(Extracted data entries)
--

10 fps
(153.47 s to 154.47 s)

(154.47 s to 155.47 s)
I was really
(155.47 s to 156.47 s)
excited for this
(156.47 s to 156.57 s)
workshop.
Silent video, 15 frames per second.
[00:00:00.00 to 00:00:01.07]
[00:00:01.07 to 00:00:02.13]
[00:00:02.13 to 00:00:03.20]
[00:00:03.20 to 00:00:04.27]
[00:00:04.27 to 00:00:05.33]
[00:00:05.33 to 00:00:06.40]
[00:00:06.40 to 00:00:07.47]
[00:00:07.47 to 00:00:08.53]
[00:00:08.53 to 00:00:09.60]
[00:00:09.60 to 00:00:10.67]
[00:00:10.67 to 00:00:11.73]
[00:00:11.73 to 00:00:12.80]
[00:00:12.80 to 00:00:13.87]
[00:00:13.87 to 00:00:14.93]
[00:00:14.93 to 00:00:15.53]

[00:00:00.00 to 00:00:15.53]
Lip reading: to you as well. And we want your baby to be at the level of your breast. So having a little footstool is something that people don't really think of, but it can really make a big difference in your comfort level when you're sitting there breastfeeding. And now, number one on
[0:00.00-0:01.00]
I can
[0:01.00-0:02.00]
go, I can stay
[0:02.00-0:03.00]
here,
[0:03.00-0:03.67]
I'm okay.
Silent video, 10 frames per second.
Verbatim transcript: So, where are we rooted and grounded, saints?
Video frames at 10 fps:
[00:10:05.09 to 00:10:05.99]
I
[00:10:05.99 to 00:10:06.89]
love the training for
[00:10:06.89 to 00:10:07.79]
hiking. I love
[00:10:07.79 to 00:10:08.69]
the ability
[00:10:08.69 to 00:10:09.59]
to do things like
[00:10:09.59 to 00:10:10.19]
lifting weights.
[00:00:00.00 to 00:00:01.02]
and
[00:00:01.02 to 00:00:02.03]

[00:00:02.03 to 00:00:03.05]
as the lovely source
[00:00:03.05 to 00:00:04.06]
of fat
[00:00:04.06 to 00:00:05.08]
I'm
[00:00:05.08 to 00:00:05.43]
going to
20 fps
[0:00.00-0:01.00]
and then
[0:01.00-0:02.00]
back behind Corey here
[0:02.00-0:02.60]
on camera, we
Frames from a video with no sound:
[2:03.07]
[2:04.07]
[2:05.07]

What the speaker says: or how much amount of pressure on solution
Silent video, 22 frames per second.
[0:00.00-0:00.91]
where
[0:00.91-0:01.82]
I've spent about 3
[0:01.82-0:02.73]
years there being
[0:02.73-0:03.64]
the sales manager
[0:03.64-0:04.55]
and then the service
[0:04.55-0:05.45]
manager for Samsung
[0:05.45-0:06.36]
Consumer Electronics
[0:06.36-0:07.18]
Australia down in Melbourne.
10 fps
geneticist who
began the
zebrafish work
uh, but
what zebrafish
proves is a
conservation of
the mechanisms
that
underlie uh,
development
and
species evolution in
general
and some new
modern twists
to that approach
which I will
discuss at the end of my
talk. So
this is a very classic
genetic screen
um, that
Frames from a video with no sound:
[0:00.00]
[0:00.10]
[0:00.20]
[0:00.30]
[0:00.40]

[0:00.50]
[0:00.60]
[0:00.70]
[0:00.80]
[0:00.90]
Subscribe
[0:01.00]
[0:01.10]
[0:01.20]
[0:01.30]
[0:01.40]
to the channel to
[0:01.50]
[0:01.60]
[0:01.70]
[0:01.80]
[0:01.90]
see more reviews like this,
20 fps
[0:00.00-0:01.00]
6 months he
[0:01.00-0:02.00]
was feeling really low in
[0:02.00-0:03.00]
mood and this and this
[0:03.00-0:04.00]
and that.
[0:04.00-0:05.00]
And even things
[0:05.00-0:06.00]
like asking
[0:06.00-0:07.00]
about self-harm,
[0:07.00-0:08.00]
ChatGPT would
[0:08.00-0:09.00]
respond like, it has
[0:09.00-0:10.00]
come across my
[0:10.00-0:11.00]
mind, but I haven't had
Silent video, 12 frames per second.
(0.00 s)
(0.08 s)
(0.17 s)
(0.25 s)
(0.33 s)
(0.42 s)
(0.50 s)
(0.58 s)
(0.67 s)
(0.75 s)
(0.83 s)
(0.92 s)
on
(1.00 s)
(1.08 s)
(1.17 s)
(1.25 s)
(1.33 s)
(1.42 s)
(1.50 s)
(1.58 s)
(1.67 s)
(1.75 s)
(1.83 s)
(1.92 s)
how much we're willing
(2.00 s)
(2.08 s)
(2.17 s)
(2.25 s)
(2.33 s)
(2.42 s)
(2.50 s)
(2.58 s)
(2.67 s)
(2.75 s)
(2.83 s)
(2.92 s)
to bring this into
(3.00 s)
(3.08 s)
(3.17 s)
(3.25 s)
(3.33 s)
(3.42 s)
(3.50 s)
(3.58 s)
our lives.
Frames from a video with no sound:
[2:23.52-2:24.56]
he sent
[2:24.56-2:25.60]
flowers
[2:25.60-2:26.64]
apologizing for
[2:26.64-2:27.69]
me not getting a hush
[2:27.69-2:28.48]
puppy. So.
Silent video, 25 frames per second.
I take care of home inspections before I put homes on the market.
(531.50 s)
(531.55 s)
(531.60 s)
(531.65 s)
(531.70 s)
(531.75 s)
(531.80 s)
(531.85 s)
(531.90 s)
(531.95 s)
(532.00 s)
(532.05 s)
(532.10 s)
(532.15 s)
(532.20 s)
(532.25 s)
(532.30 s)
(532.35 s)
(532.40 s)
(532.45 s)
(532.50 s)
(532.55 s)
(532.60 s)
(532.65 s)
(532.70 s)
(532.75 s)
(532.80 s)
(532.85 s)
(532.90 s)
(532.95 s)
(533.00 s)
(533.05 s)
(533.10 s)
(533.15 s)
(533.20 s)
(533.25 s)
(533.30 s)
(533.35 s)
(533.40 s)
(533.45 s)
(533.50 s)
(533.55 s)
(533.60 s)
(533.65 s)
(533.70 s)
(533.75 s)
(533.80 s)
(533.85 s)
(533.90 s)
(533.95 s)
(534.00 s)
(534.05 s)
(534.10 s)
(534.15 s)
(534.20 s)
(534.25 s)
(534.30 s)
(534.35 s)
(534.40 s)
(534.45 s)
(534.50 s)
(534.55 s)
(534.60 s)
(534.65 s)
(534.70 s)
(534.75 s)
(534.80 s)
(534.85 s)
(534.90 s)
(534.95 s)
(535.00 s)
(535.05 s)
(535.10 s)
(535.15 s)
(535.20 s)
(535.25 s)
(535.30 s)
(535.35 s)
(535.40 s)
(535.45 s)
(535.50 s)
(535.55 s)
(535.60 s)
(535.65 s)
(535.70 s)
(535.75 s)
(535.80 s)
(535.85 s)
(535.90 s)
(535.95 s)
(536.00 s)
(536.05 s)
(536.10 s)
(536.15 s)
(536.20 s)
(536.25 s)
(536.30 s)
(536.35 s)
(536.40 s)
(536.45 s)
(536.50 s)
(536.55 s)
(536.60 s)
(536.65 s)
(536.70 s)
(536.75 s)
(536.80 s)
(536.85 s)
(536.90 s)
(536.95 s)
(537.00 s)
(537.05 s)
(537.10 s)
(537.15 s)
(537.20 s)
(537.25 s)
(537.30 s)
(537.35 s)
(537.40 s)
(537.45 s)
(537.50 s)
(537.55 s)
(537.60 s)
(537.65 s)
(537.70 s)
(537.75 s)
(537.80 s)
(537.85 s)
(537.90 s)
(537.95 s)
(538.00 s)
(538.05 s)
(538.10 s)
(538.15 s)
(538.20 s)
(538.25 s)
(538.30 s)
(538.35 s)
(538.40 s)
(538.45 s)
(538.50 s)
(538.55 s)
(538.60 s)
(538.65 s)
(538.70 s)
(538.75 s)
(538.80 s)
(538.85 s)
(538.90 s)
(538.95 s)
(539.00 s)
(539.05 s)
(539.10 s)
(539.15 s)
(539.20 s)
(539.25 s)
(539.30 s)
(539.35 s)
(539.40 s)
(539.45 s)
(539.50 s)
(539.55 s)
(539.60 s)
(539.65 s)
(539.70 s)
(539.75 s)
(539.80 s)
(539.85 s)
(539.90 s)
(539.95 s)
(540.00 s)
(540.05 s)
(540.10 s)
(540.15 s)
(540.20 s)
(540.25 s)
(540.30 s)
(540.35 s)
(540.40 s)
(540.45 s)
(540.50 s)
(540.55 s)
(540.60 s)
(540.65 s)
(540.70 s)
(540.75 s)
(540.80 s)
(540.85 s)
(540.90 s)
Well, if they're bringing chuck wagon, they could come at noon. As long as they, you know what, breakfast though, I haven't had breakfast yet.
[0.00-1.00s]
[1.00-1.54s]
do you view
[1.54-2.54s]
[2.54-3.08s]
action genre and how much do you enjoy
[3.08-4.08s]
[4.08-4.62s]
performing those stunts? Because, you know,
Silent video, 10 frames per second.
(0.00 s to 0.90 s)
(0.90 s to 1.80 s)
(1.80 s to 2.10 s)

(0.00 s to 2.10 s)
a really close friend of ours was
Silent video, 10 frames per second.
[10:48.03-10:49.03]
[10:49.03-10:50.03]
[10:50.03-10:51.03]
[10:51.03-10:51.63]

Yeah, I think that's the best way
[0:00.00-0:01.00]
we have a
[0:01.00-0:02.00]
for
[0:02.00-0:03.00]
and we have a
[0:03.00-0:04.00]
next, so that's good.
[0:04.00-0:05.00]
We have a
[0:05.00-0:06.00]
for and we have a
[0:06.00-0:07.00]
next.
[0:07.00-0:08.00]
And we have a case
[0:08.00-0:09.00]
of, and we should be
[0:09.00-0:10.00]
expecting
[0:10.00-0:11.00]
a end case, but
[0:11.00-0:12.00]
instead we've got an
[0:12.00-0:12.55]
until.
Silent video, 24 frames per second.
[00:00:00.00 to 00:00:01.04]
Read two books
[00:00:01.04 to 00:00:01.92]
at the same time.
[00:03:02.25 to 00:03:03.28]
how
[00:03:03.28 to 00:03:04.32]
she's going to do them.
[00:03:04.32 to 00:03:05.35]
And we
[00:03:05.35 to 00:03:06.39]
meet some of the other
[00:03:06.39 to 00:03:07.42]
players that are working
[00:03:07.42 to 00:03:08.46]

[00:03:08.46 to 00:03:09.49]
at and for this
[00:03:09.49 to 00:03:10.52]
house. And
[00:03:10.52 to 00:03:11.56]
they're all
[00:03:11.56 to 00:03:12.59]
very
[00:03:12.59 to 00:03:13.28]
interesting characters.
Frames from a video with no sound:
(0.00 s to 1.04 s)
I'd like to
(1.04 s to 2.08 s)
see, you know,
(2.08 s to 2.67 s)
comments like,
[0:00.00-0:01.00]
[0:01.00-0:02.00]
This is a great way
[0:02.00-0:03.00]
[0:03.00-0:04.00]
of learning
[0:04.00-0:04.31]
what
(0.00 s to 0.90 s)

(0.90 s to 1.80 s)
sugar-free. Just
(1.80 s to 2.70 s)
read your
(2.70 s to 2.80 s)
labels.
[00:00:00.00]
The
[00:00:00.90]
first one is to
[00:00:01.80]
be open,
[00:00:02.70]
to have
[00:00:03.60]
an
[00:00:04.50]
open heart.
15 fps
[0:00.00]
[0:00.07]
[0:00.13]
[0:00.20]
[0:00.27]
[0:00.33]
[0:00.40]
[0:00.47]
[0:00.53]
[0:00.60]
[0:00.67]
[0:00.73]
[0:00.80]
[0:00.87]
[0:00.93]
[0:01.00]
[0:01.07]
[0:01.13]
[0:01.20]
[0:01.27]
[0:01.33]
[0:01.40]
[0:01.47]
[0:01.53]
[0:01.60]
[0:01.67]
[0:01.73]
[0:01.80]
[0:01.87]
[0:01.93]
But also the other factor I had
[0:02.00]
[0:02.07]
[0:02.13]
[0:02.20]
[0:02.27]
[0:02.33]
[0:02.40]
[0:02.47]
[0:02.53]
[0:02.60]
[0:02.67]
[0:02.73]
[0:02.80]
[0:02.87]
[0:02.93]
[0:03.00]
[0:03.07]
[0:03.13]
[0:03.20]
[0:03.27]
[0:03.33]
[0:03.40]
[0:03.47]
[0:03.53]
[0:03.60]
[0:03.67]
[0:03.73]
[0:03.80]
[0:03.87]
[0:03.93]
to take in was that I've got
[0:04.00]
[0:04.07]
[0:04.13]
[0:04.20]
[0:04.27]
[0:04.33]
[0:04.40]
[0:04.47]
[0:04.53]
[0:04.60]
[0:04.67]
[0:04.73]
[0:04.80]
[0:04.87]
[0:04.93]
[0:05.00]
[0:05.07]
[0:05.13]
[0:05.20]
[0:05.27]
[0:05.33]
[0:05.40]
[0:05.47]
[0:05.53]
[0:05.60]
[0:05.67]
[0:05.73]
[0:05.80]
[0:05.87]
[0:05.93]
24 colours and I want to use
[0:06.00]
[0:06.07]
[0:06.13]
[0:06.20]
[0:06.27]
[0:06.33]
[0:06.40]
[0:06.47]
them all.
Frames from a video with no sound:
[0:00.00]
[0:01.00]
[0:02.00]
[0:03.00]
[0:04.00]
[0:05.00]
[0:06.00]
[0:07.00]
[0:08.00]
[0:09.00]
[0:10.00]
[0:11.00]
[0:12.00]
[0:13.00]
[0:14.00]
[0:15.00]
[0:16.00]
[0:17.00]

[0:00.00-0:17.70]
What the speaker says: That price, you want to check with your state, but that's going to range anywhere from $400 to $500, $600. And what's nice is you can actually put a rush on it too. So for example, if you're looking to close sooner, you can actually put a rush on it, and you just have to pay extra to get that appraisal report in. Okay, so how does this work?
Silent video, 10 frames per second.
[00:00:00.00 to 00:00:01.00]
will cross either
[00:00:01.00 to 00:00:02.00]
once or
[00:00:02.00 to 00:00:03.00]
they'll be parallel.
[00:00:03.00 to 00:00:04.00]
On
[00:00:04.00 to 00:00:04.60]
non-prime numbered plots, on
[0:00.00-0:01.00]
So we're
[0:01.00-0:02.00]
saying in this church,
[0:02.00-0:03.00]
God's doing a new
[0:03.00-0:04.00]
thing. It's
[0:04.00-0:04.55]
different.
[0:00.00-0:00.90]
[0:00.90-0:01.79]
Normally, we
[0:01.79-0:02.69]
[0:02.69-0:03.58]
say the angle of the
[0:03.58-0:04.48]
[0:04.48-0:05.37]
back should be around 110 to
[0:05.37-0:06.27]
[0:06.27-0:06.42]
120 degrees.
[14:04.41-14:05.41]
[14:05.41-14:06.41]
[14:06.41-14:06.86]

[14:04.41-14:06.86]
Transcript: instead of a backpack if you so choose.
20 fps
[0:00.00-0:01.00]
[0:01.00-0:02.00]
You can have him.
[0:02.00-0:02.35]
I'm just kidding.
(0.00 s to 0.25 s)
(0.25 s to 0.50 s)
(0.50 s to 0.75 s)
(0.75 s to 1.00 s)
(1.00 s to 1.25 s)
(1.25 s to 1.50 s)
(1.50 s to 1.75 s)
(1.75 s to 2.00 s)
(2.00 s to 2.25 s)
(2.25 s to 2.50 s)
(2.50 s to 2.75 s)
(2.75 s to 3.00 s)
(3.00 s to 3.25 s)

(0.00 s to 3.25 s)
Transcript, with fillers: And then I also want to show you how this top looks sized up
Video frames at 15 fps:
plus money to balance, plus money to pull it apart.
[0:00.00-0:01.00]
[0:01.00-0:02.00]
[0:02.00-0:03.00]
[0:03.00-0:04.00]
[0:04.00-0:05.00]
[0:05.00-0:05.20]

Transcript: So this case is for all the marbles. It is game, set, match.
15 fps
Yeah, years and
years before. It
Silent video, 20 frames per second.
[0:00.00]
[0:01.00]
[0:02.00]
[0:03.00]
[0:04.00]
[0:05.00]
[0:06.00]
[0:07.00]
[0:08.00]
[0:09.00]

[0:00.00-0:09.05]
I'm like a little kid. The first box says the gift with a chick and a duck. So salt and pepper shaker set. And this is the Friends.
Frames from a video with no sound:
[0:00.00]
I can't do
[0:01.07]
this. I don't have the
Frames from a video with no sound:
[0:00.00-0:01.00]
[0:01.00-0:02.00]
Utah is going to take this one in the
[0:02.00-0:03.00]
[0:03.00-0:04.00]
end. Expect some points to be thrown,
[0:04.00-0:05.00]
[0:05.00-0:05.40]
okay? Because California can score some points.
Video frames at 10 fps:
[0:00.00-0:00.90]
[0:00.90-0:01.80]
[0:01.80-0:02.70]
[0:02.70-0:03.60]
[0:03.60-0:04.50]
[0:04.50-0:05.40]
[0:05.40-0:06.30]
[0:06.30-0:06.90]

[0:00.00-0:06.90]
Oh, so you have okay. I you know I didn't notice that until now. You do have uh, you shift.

--

Lines above that have "speaker": copy each of them.

What the speaker says: or how much amount of pressure on solution
What the speaker says: That price, you want to check with your state, but that's going to range anywhere from $400 to $500, $600. And what's nice is you can actually put a rush on it too. So for example, if you're looking to close sooner, you can actually put a rush on it, and you just have to pay extra to get that appraisal report in. Okay, so how does this work?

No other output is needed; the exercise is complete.